---------- DATA FOR PROCESSING ----------

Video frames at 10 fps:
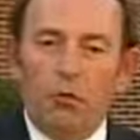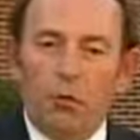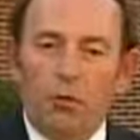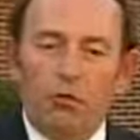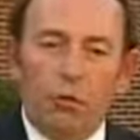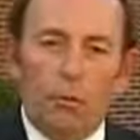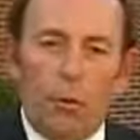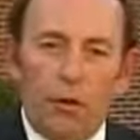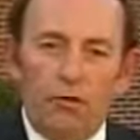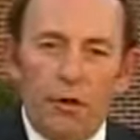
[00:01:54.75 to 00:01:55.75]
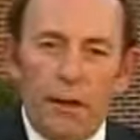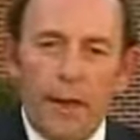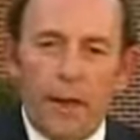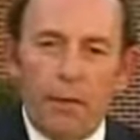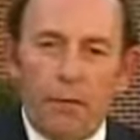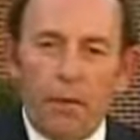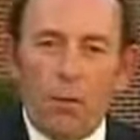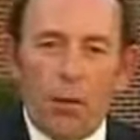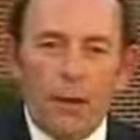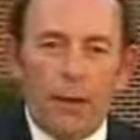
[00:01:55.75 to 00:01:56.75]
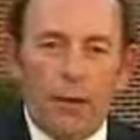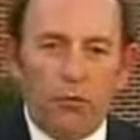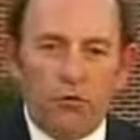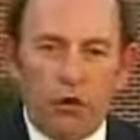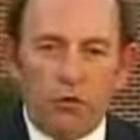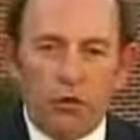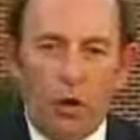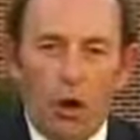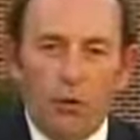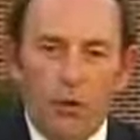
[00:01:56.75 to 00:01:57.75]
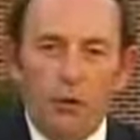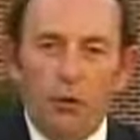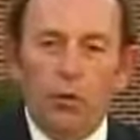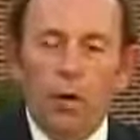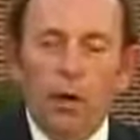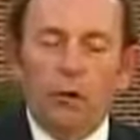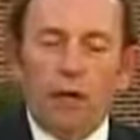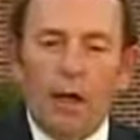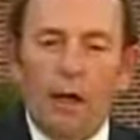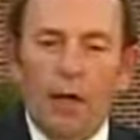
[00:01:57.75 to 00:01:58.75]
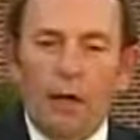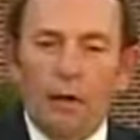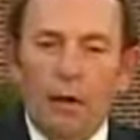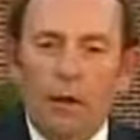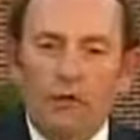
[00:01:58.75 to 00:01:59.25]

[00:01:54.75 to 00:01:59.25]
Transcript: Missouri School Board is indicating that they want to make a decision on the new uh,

----------

> **EXERCISE INSTRUCTIONS**
Set the listing above down again exactly, leaving pictures out.

> **TASK ANSWER**
Video frames at 10 fps:
[00:01:54.75 to 00:01:55.75]
[00:01:55.75 to 00:01:56.75]
[00:01:56.75 to 00:01:57.75]
[00:01:57.75 to 00:01:58.75]
[00:01:58.75 to 00:01:59.25]

[00:01:54.75 to 00:01:59.25]
Transcript: Missouri School Board is indicating that they want to make a decision on the new uh,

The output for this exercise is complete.